BEGIN Data shown

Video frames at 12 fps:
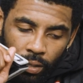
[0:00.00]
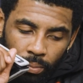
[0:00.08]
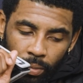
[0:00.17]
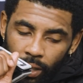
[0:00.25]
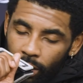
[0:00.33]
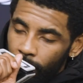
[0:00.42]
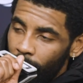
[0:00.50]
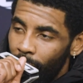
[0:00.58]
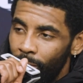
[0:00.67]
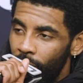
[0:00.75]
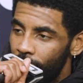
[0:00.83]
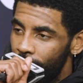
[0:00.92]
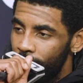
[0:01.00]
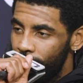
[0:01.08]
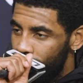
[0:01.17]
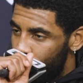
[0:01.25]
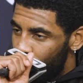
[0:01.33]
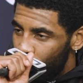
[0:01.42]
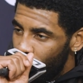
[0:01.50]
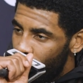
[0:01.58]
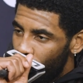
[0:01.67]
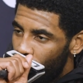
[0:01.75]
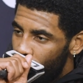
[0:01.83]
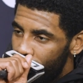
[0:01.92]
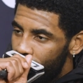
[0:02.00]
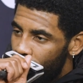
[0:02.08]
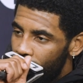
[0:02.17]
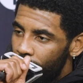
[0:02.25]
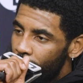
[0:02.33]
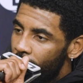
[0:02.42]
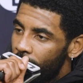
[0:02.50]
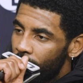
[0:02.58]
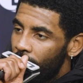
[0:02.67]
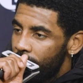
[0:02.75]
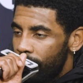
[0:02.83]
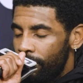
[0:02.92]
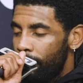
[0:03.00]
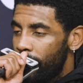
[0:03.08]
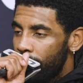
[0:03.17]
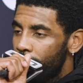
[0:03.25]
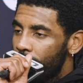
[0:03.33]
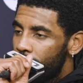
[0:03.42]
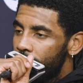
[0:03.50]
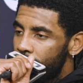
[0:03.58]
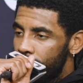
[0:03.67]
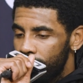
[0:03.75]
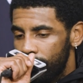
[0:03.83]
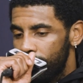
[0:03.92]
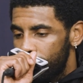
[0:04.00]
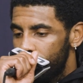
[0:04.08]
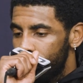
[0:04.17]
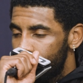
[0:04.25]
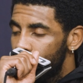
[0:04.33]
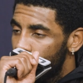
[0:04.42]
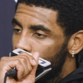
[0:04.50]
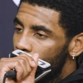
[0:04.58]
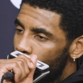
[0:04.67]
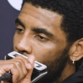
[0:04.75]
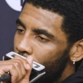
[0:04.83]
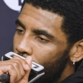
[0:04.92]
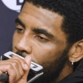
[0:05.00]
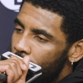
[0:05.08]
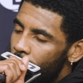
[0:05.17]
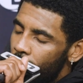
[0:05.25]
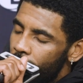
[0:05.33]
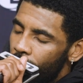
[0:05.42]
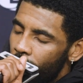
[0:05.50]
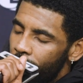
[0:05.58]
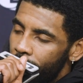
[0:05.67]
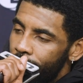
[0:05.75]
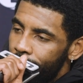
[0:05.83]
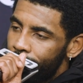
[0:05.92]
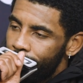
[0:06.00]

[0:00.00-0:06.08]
me and him coming off screen and roll with each other and being aggressive and making plays, it's one of the good plays for our team.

END Data shown

*What is needed:*
Repeat the records above exactly. Pictures do not belong in the copy.

*Answer box:*
Video frames at 12 fps:
[0:00.00]
[0:00.08]
[0:00.17]
[0:00.25]
[0:00.33]
[0:00.42]
[0:00.50]
[0:00.58]
[0:00.67]
[0:00.75]
[0:00.83]
[0:00.92]
[0:01.00]
[0:01.08]
[0:01.17]
[0:01.25]
[0:01.33]
[0:01.42]
[0:01.50]
[0:01.58]
[0:01.67]
[0:01.75]
[0:01.83]
[0:01.92]
[0:02.00]
[0:02.08]
[0:02.17]
[0:02.25]
[0:02.33]
[0:02.42]
[0:02.50]
[0:02.58]
[0:02.67]
[0:02.75]
[0:02.83]
[0:02.92]
[0:03.00]
[0:03.08]
[0:03.17]
[0:03.25]
[0:03.33]
[0:03.42]
[0:03.50]
[0:03.58]
[0:03.67]
[0:03.75]
[0:03.83]
[0:03.92]
[0:04.00]
[0:04.08]
[0:04.17]
[0:04.25]
[0:04.33]
[0:04.42]
[0:04.50]
[0:04.58]
[0:04.67]
[0:04.75]
[0:04.83]
[0:04.92]
[0:05.00]
[0:05.08]
[0:05.17]
[0:05.25]
[0:05.33]
[0:05.42]
[0:05.50]
[0:05.58]
[0:05.67]
[0:05.75]
[0:05.83]
[0:05.92]
[0:06.00]

[0:00.00-0:06.08]
me and him coming off screen and roll with each other and being aggressive and making plays, it's one of the good plays for our team.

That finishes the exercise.